- Organic foods are treated and processed with environmentally friendly pesticides
- Don’t confuse organic with non-GMO, something can be organic and GMO
- “All natural” is a marketing ploy and is not regulated by any government agency
- Organics are more expensive, stick with foods with thin peels that you eat such as apples and pears; clean your food thoroughly
- There is no hard evidence either way that organic is better, but if you can afford it, it does’t hurt to go that route
It wasn’t that long ago that the United States was largely a farm society. People, especially in the south, raised their own food in the form of crops and animals. They traded food locally within their communities and rarely went to the grocery store. Along came industrialization with the World War. Engineers found they could produce foods faster by creating chemical compositions and calling it food. There used to be a time when spaghetti sauce was made from scratch with fresh tomatoes from the garden. Breakfast was cooked with eggs either from the chicken coup or bought locally.
These days our produce comes from other countries where it can be mass produced and genetically modified to withstand its environment. These foods are also treated with dangerous pesticides that may be making us ill. The benefit to commercializing the food supply was that it could support a fast growing population. There are predictions of food shortages as the world’s population continues to increase exponentially. Fruits and vegetables can be modified to thrive in a cold environment or kill insects upon contact. They can be sprayed with chemicals to get them to grow faster or bigger. Animals are treated with anti-antibiotics to prevent the contraction and spread of illness.
The downfall of industrializing the food supply is that it may be making humans sick and fat because of the toxins. Our food supply went from being controlled by farmers to being modified by engineers. Monsanto is a very large company that has been accused of not only contributing to the demise of the food supply but also destroying the farming industry. The Monsanto group created modified seeds to help ensure crops grow faster, stronger and are resilient in various types of weather. Many small farms that didn’t want these seeds continued to use the seeds nature provided. However, as you can imagine, seeds blow around the fields. When Monsanto realized its seeds were in non-customer fields they sued the farmers, many into bankruptcy. This is a very complex story, but it’s the gist of the story.
Organic means that it is free of chemicals such as pesticides. This is not to be confused with non-GMO or genetically modified organisms. Something can be organic and a GMO. Both of these terms are regulated by the USDA. For something to be called organic it must meet certain standards. At a basic level only environmentally friendly pesticides, herbicides and processing are applied to organic fruits and vegetables. They can be locally grown as food in farmers markets or shipped from other states and countries. When you talk about meat the additional requirements of being feed organic feed, no antibiotics, and have access to outdoors as opposed to being kept in coups or pens where disease can spread quickly. A food can be “100% organic” or “organic”; if it says “organic” it’s meets 95% of the requirement to be called all organic. GMOs are banned in many countries but not the United States with the exception of Hawaii who recently banned GMOs and some pesticides from the big island. As you can imagine they are now being sued by major agricultural companies.
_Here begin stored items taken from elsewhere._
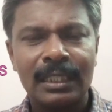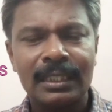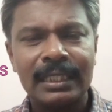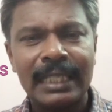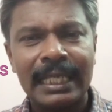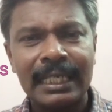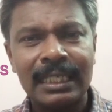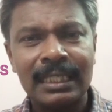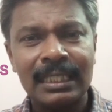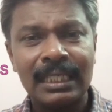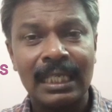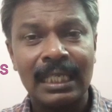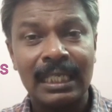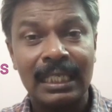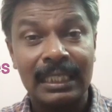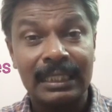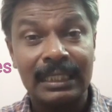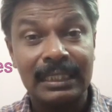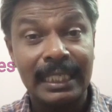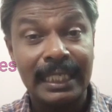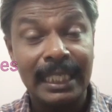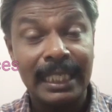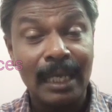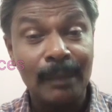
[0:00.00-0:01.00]
Then
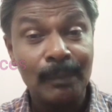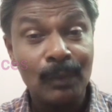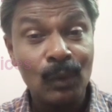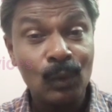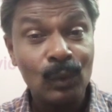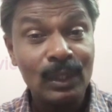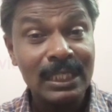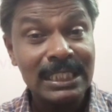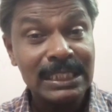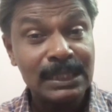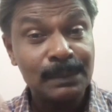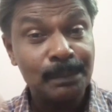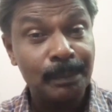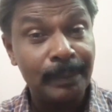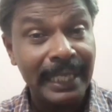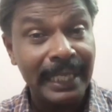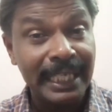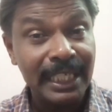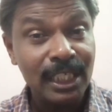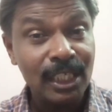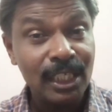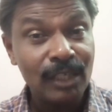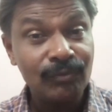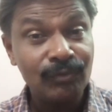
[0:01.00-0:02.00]
the amount
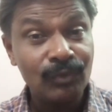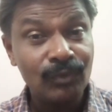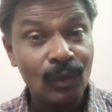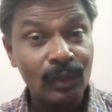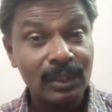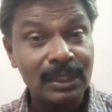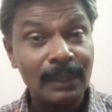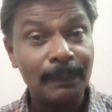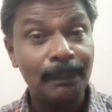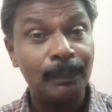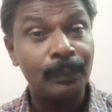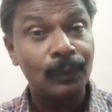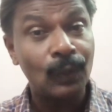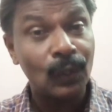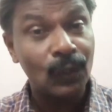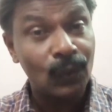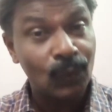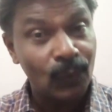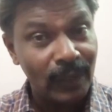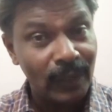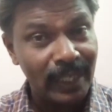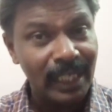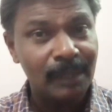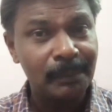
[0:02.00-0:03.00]
spent for the
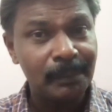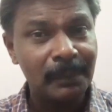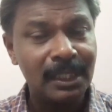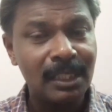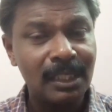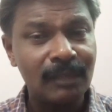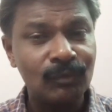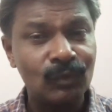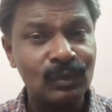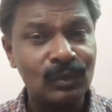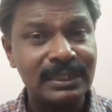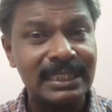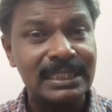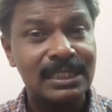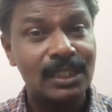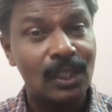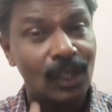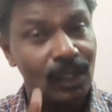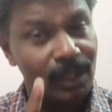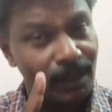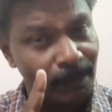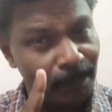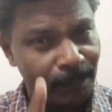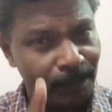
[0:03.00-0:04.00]
procurement of goods is
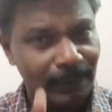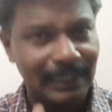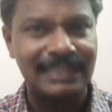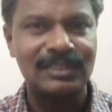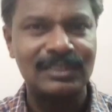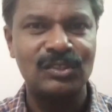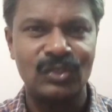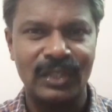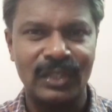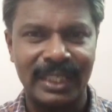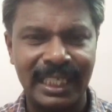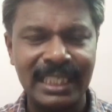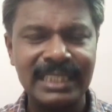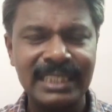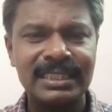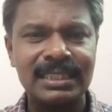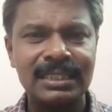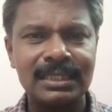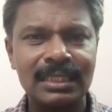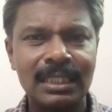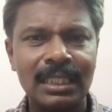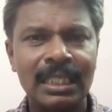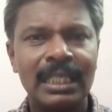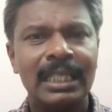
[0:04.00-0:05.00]
called
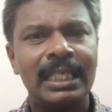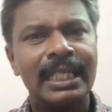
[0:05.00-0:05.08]
purchase.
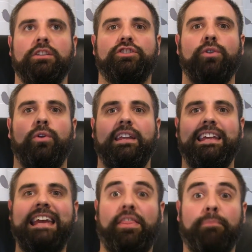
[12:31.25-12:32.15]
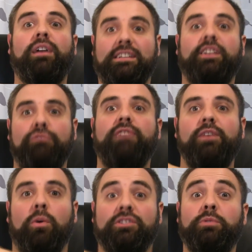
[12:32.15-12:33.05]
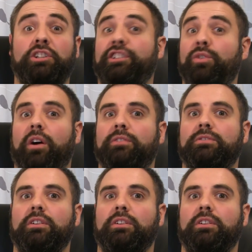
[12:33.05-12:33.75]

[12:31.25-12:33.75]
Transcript: so that he can get the price that he really wants, which is lower,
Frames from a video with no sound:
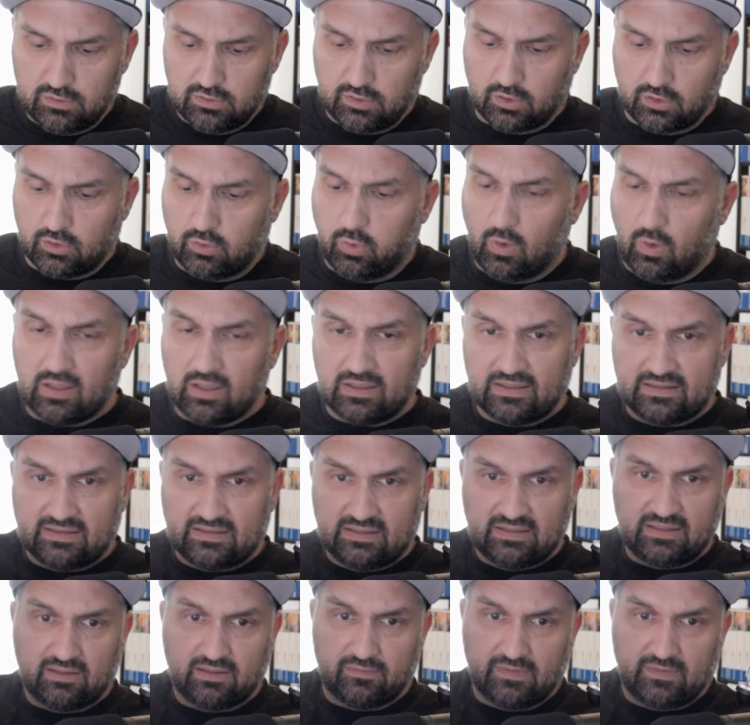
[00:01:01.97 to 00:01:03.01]
the
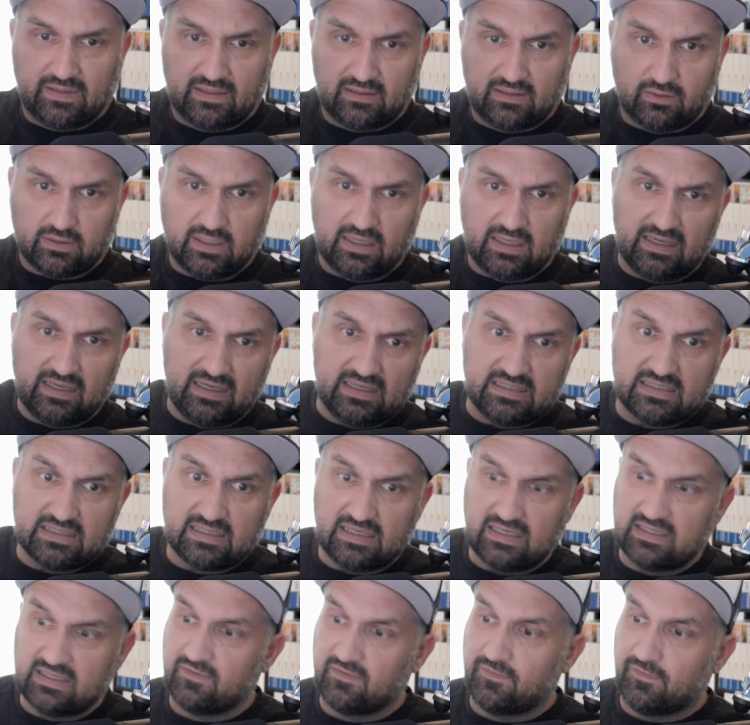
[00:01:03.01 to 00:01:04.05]
quality of it, okay, it's
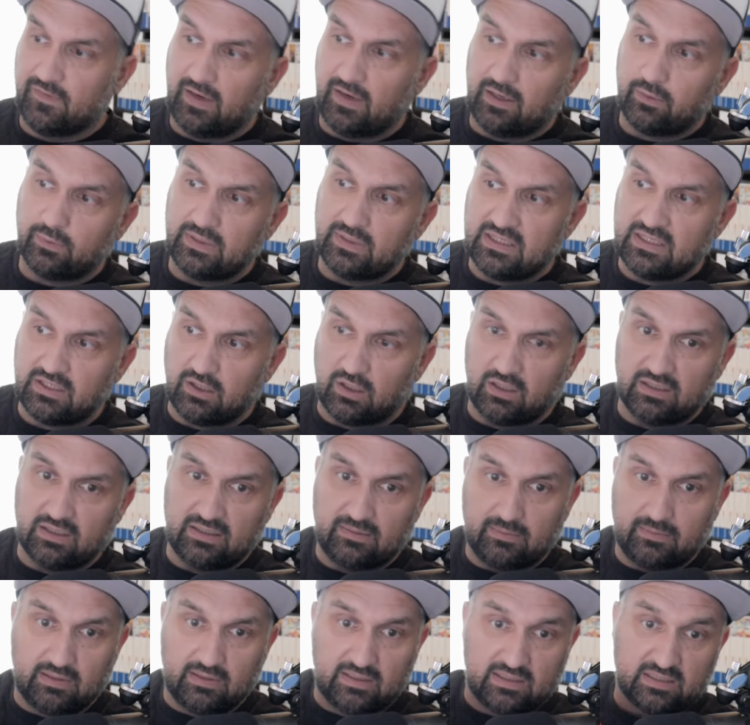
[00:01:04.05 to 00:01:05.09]
very solid.
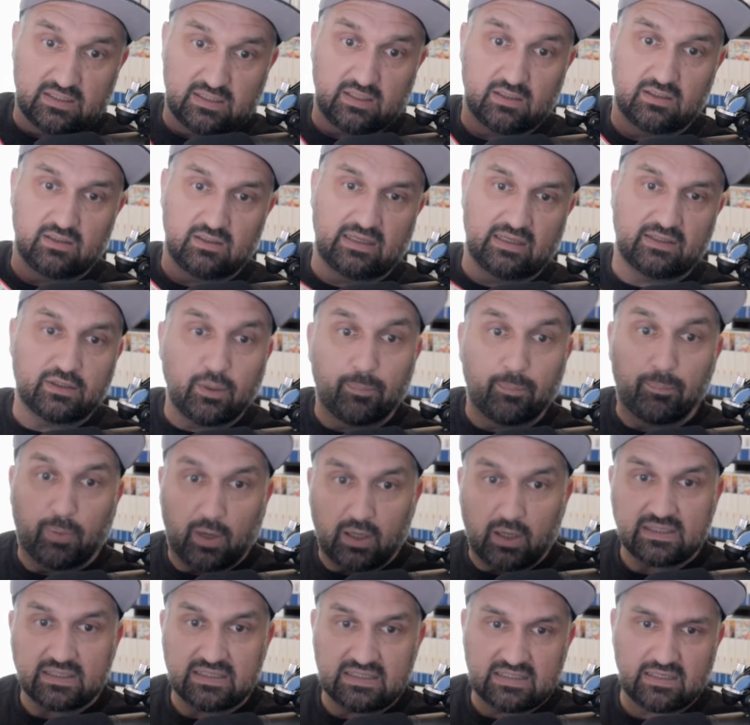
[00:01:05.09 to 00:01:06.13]
It's like the
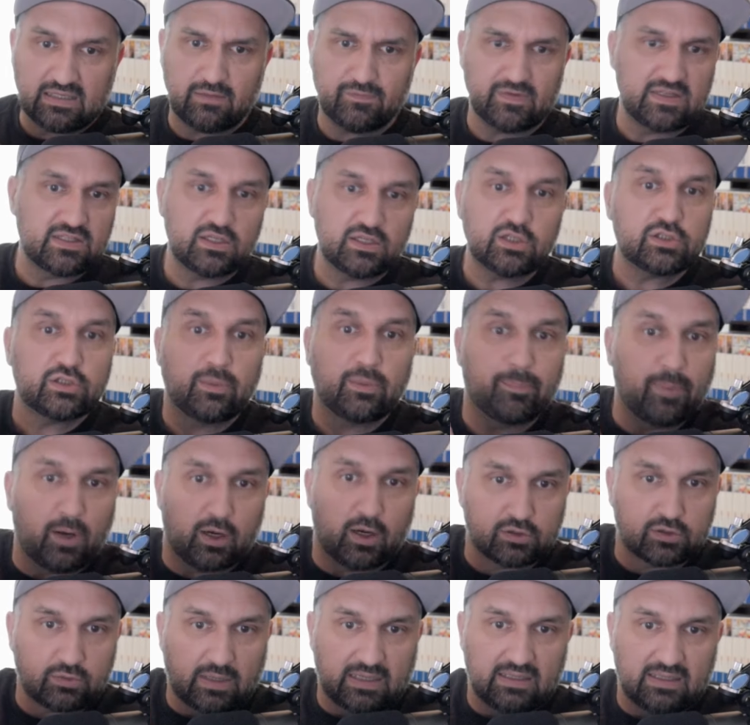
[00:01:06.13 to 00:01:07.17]
box itself is just a
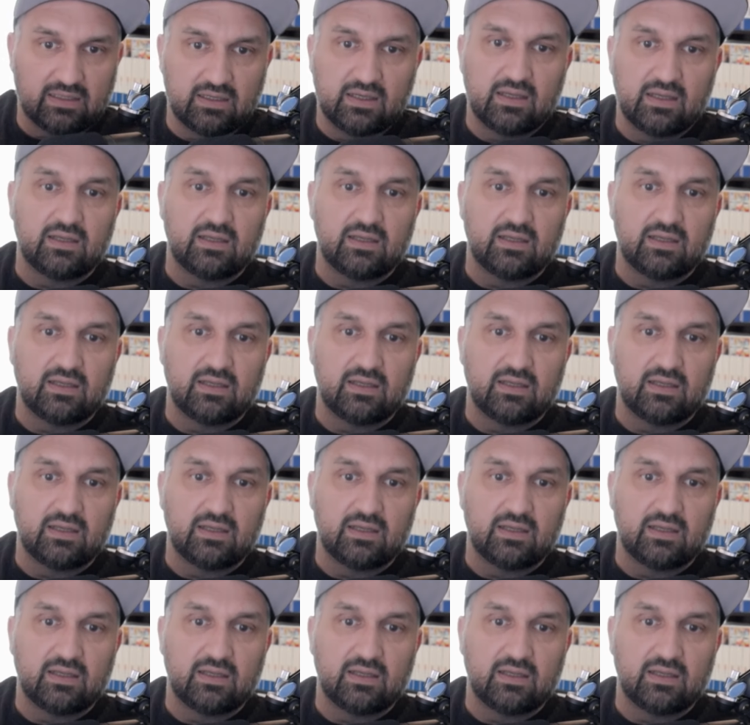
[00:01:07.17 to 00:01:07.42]
box, right?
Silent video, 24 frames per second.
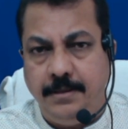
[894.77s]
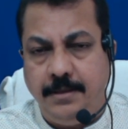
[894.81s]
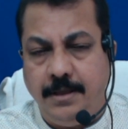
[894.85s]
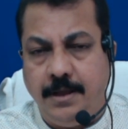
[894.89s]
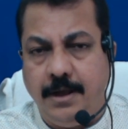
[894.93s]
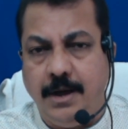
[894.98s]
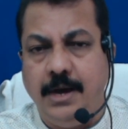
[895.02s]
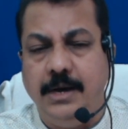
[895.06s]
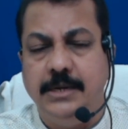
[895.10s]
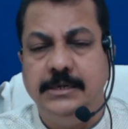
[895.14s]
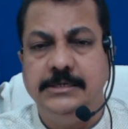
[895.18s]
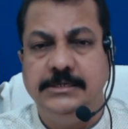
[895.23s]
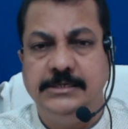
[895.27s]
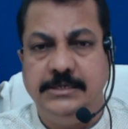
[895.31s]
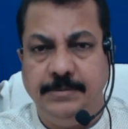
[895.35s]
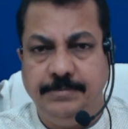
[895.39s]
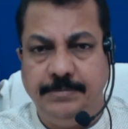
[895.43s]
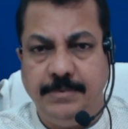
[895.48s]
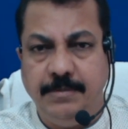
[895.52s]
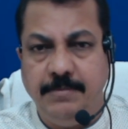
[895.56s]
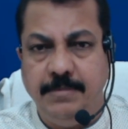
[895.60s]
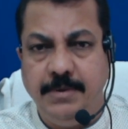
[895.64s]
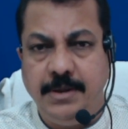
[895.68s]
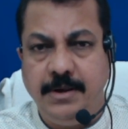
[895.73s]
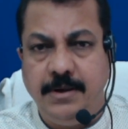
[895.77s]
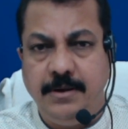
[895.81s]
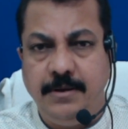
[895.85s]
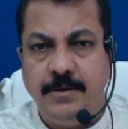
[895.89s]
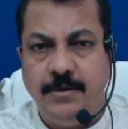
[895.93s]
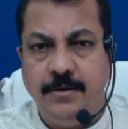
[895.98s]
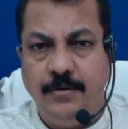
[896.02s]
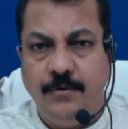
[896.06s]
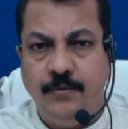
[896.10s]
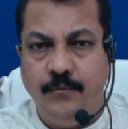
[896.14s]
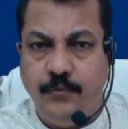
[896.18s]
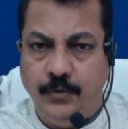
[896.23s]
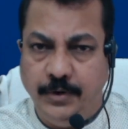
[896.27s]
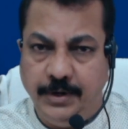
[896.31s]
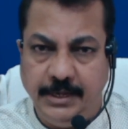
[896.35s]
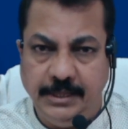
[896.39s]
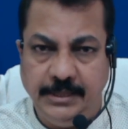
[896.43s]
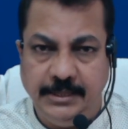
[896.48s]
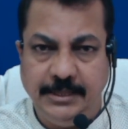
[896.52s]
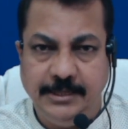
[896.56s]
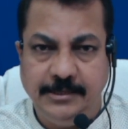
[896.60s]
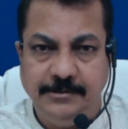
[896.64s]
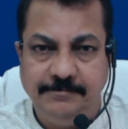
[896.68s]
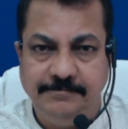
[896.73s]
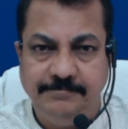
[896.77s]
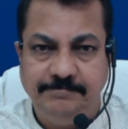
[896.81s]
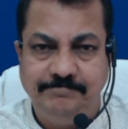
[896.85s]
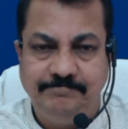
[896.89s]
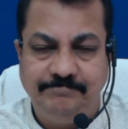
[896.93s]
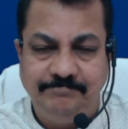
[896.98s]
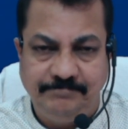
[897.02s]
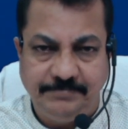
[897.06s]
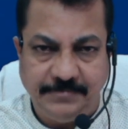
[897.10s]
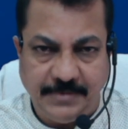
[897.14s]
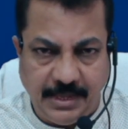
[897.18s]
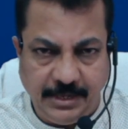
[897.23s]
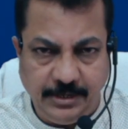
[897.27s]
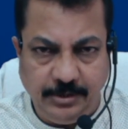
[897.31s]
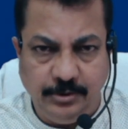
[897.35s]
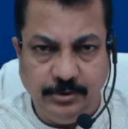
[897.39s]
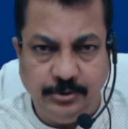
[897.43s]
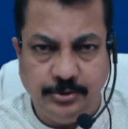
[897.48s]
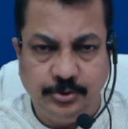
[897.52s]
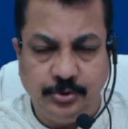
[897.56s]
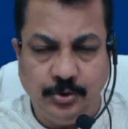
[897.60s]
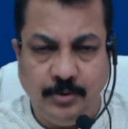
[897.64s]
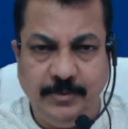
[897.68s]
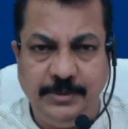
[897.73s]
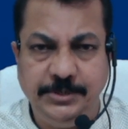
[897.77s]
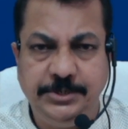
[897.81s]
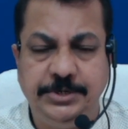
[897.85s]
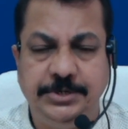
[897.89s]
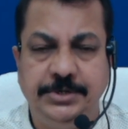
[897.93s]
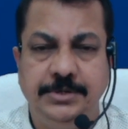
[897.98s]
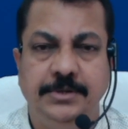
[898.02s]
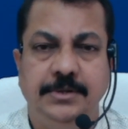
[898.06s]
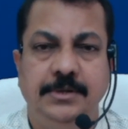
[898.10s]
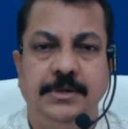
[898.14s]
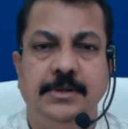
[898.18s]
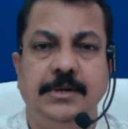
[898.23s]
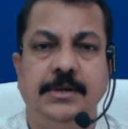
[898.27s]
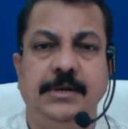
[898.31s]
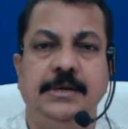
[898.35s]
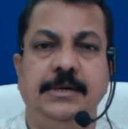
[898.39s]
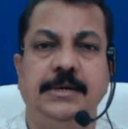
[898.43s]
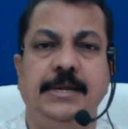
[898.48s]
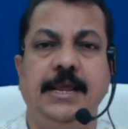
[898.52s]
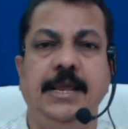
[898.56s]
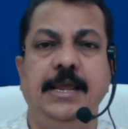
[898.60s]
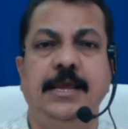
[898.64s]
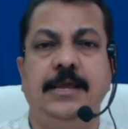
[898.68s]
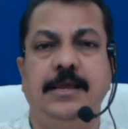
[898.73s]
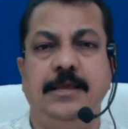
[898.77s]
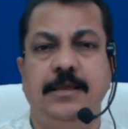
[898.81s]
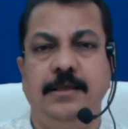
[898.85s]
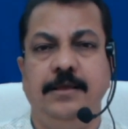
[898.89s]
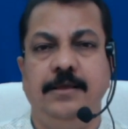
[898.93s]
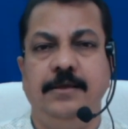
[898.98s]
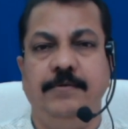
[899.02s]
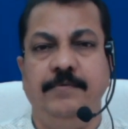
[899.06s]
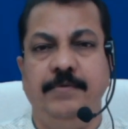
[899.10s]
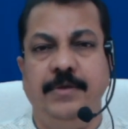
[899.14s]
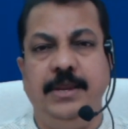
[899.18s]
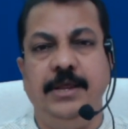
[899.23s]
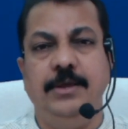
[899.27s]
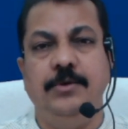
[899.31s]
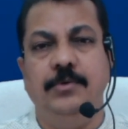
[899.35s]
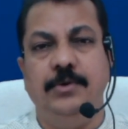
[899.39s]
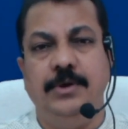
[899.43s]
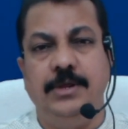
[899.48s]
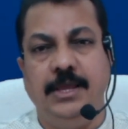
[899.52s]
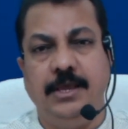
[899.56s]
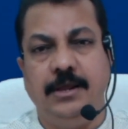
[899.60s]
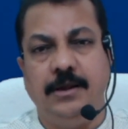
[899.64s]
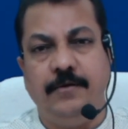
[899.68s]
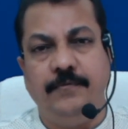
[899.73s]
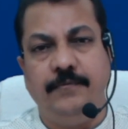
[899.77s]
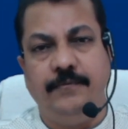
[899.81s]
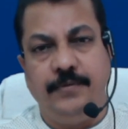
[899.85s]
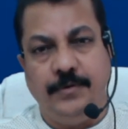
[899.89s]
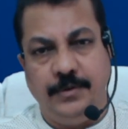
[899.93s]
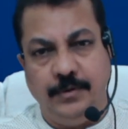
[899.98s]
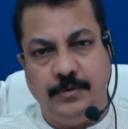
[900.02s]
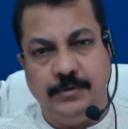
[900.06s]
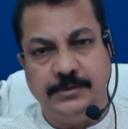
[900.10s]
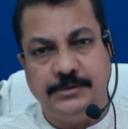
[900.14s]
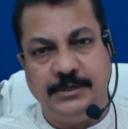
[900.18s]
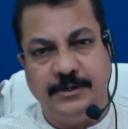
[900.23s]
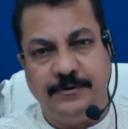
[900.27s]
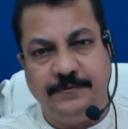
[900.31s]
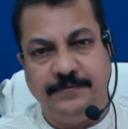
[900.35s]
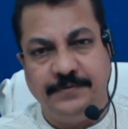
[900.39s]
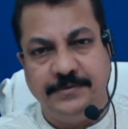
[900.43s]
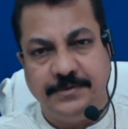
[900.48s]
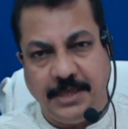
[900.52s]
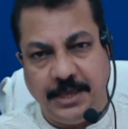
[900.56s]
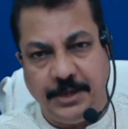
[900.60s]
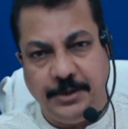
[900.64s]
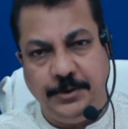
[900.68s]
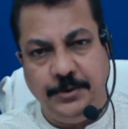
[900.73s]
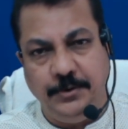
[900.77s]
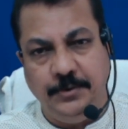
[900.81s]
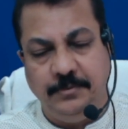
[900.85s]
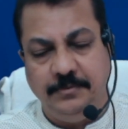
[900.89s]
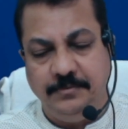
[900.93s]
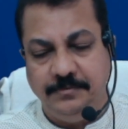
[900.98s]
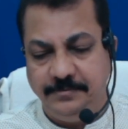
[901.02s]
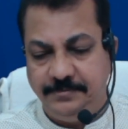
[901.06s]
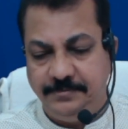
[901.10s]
on September 14th. Thank you so much. Take very good care of yourself. Thank you.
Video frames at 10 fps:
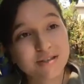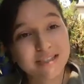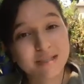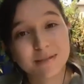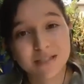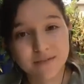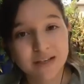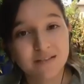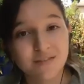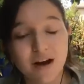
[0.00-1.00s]
its specific
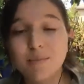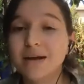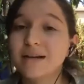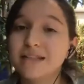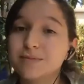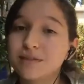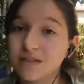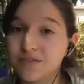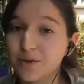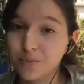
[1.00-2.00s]
environment and its
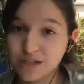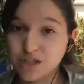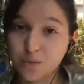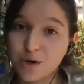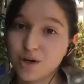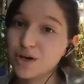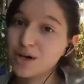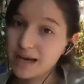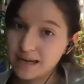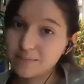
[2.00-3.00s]
specific region where you're
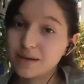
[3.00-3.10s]
in,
The term “all natural” is a marketing ploy. This term is NOT regulated by any organization such as the FDA or the USDA.
This debate has come about because massive food companies say there’s nothing wrong with their foods and organics say there is. It hasn’t been statistically proven that any of these chemicals cause cancer, but the reverse hasn’t been proven either. The EPA banned some pesticides that were linked to causing cancer in the farmers using them. A study conducted at Stanford University leans toward the notion that organic doesn’t provide a greater health benefit as the levels of pesticides and other chemicals found in commercial produce were below the allowable limit set by the EPA. However proponents of organic foods don’t know the long term effect of pesticides on the body or if they are even completely eliminated from the body.
A diet that contains fruits and vegetables is healthier than one that doesn’t regardless. However, the debate rages primarily due to the cost of obtaining organic foods. The popular Whole Food Market, an organic grocery store, is often said to be so expensive you need to take out a second mortgage. It is cheaper to go to a local farmers market if you have one nearby. There aren’t enough organic food suppliers to serve the entire country and their costs are high. It remains an unfortunate truth of this country that the healthier you want to eat the more you have to spend. We are starting to see more large grocery chains carry organics in there produce department, but it is limited and usually not local.
If you’re on a constrained budget but want to begin to eliminate some commercial produce from your diet focus on foods with thin skins that you eat such as apples, peaches, plums, celery, carrots, potatoes, etc. Foods with thick peels that will be disposed of such as bananas and avocados can be bought commercially. One thing to note for you juicers like me, you can put foods like cucumbers and lemons into juicers with the peel. Decide if you want to go organic on these. In any case wash your fruits and vegetables well. You can remove a fair amount of pesticides in the cleaning process.